Do you know how high your blood pressure is, and why it’s important? Your blood pressure is a measurement of how much blood passes through your body’s vessels, and how much resistance there is when your heart pumps blood through them. High blood pressure – also known as hypertension – often has no symptoms, which is concerning since it’s one of the major causes of heart disease, strokes and heart attacks. Because of this, being aware of your blood pressure level is one way of preserving your own health (many medical aids like Fedhealth offer free blood pressure checks for their members, so it’s worth investigating if you’re covered for this).
So, what can you do if your blood pressure is high? Some of the more well-known advice for lowering it includes making sure you’re at a healthy weight, staying fit and active, not smoking, reducing stress and eating a healthy diet. But there are also other ways of lowering your blood pressure levels that you may not have heard of:
- Meditate regularly. A 2008 US study* monitored 60 patients who were taking standard medicines to treat high blood pressure. Over three months, patients were taught meditation techniques and agreed to undertake daily meditation sessions. By the end of the three-month period, two thirds of them had lower blood pressure than at the start. According to the doctor running the study, this meditation helps relax the body, which results in an increase of the formation of a compound called nitric oxide, which causes blood vessels to open up and pressure to lower.
- Do isometric handgrip exercises. It’s the small things that count: a study published in 2013 in Hypertension, a journal by the American Heart Association, found that squeezing a simple spring-loaded handgrip for two minutes several times a week notably lowered blood pressure. The study found that as blood flow returns to the hand after the exercise, blood vessel function is improved, which makes blood flow more efficiently in the body overall.
- Live a quieter life. A Swedish study conducted by Lund University in 2009 found that daily exposure to a high amount of noise increased the risk of high blood pressure by more than 25%. So, could a high blood pressure remedy be as simple as lowering the noise in your daily life? Using things like noise-cancelling headphones if you’re in a busy city could help with this – though the study also notes that things like smoking and overeating as a result of a stressful life were also contributing factors.
- Cultivate happiness. A 2017 Eastern European study of over 10 000 adults found a positive correlation between psychological wellbeing and positive lifestyle factors such as being physically active, consuming less alcohol and eating more healthily.

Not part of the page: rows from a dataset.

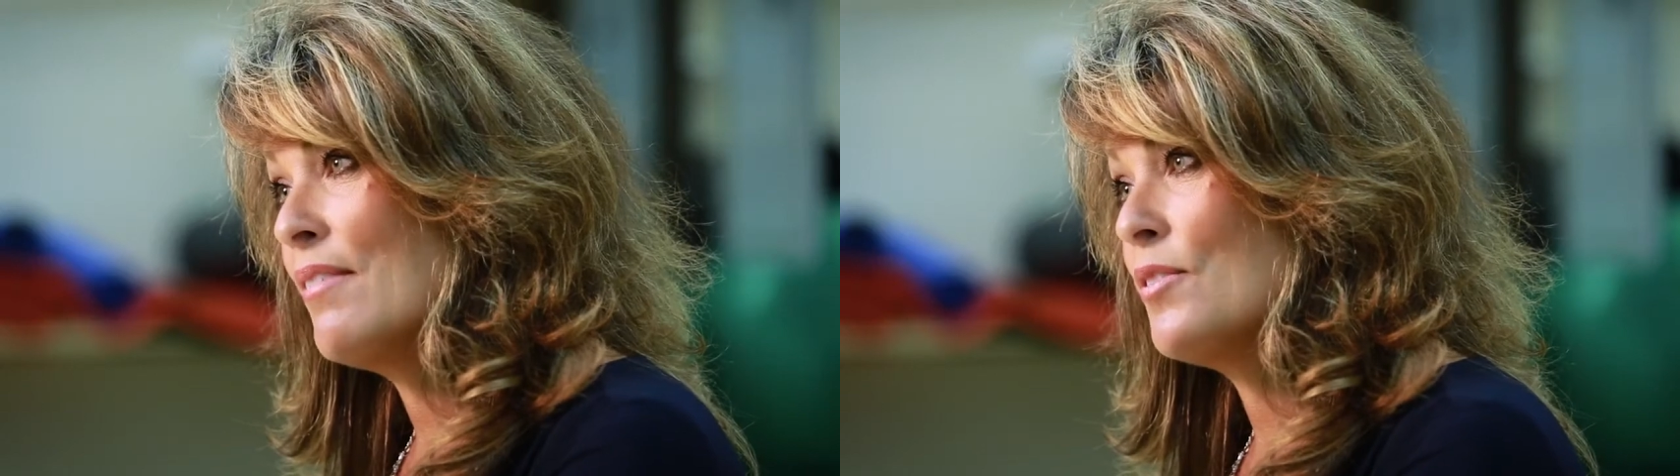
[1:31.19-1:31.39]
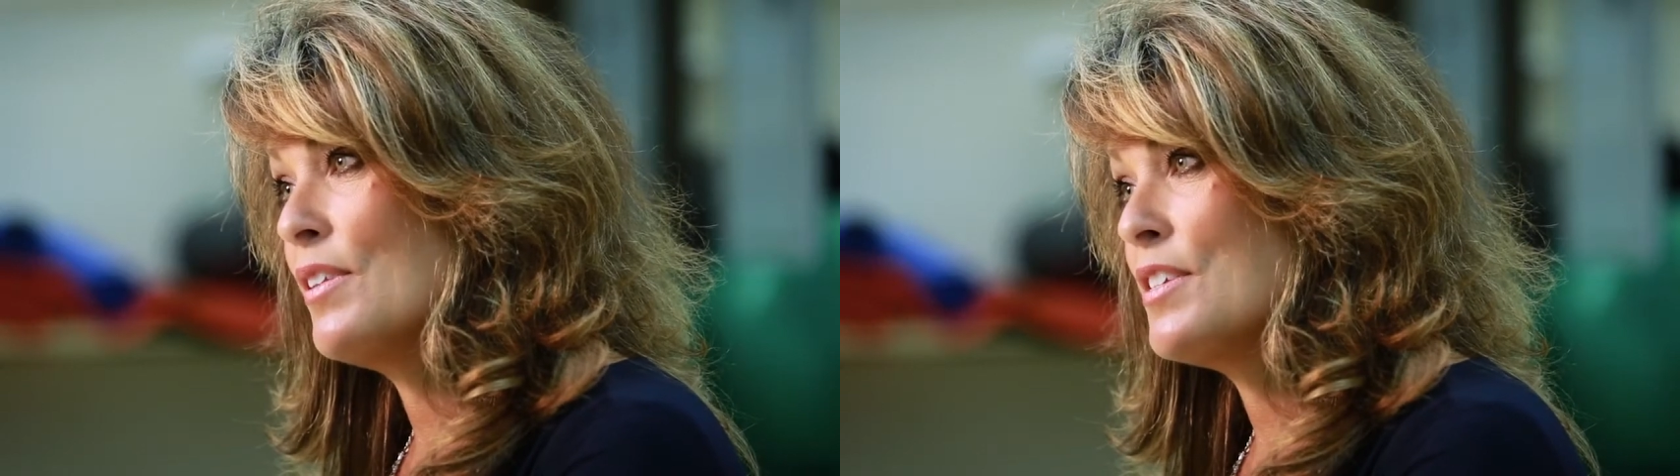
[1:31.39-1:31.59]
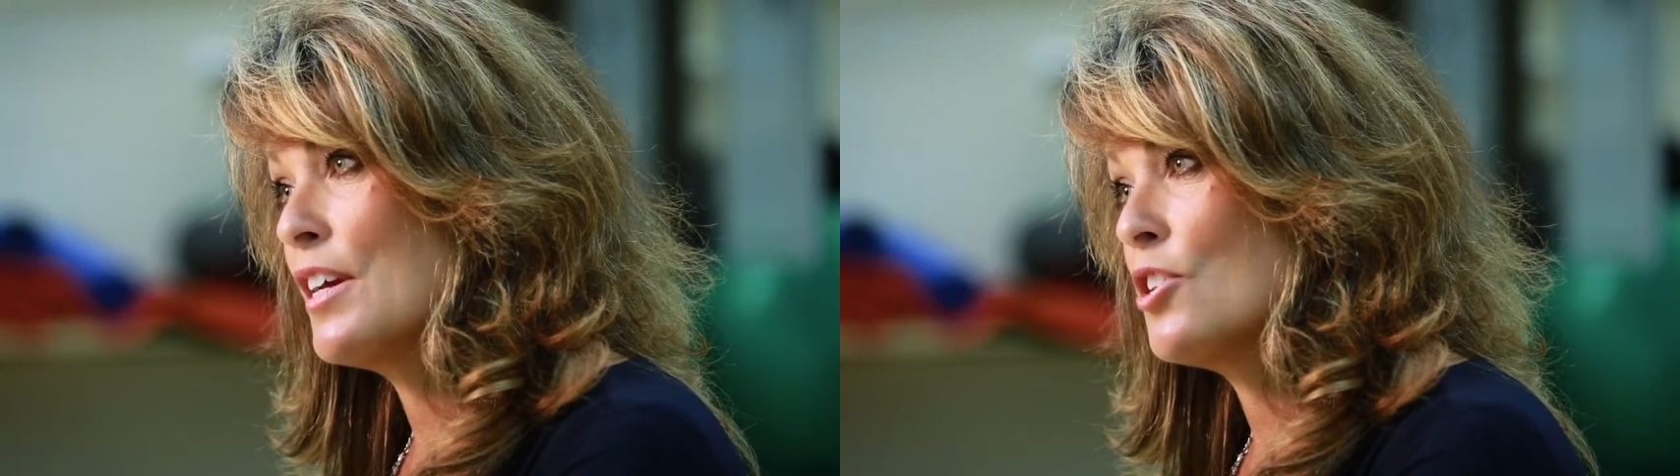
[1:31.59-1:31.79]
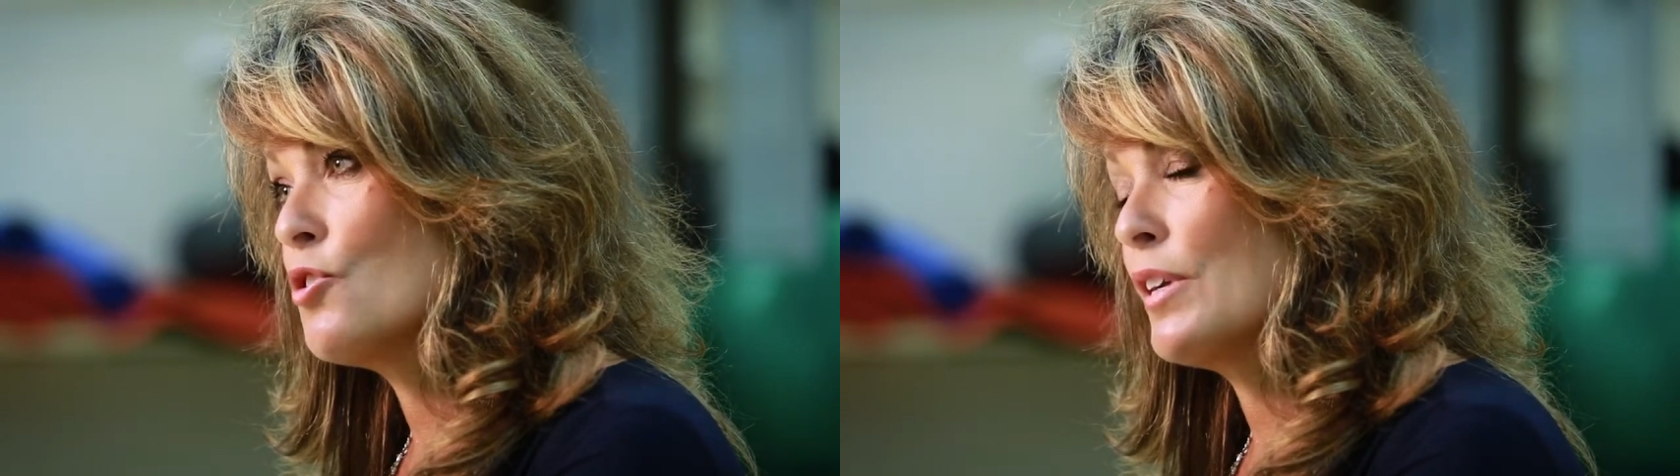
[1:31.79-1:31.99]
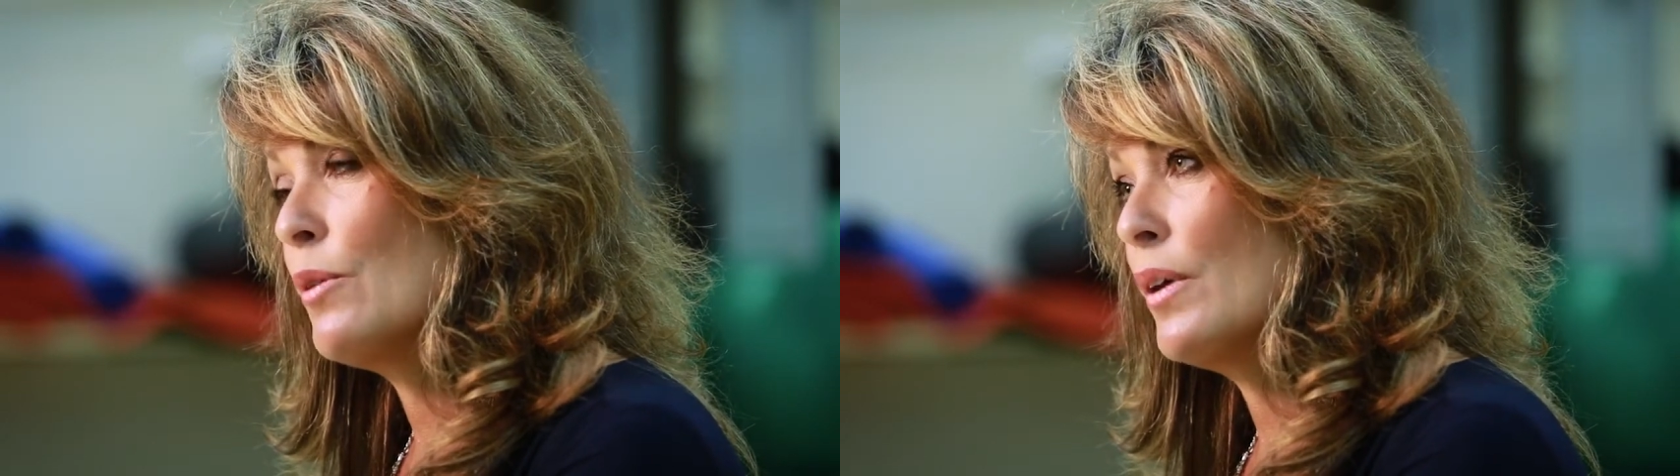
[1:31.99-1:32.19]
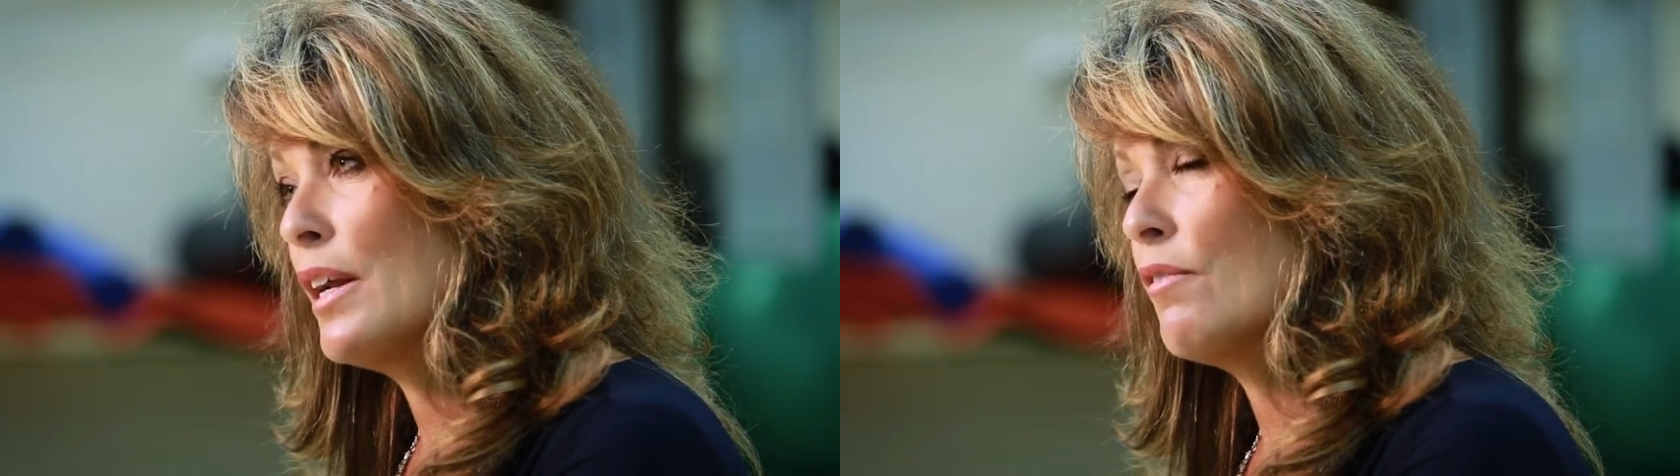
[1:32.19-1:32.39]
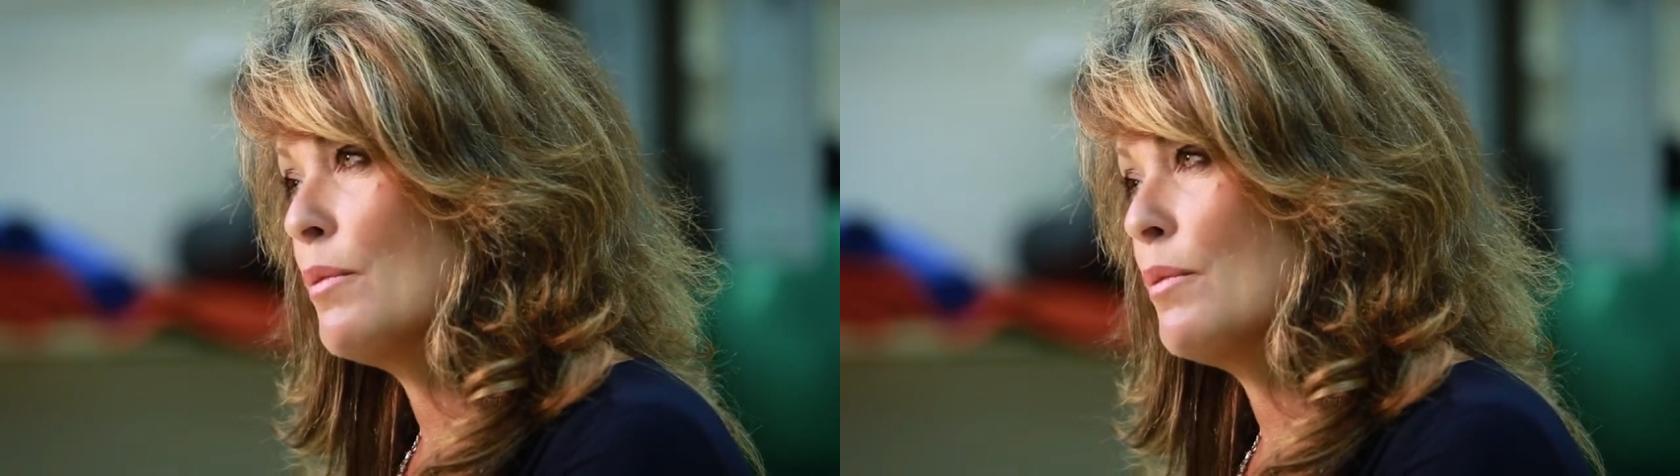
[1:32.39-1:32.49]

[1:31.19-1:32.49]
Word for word: after the surgery, what I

In other words, people who have a greater sense of wellbeing are more likely to lead a healthier life in these areas, resulting in lower blood pressure. Cultivating happiness means different things to everyone, but it could be things like having close friends or family in your life, or taking time to do the things that relax and uplift you, rather than add to your stress levels.
- Eat chocolate. While it’s not a good idea to overdo it on this one, dark chocolate and cocoa powder contain flavonoids, which are plant compounds that have been found to cause blood vessels to dilate. Blood vessels that are more dilated mean that blood flows more easily through them, so your heart doesn’t have to work as hard.
Prevention is always better than cure – which in this case means preventing the diseases that may result from hypertension that are difficult to treat or live with. Being healthier also benefits you in terms of the money you spend on your health, whether it’s saving on chronic medication or medical aid costs, or being able to visit the doctor less because you’re healthier. There’s no doubt that keeping your blood pressure low is an investment in your future health for years to come.
Make sure your blood pressure levels are healthy by checking it on International “Check Your Blood Pressure Day”, coming up on 4November.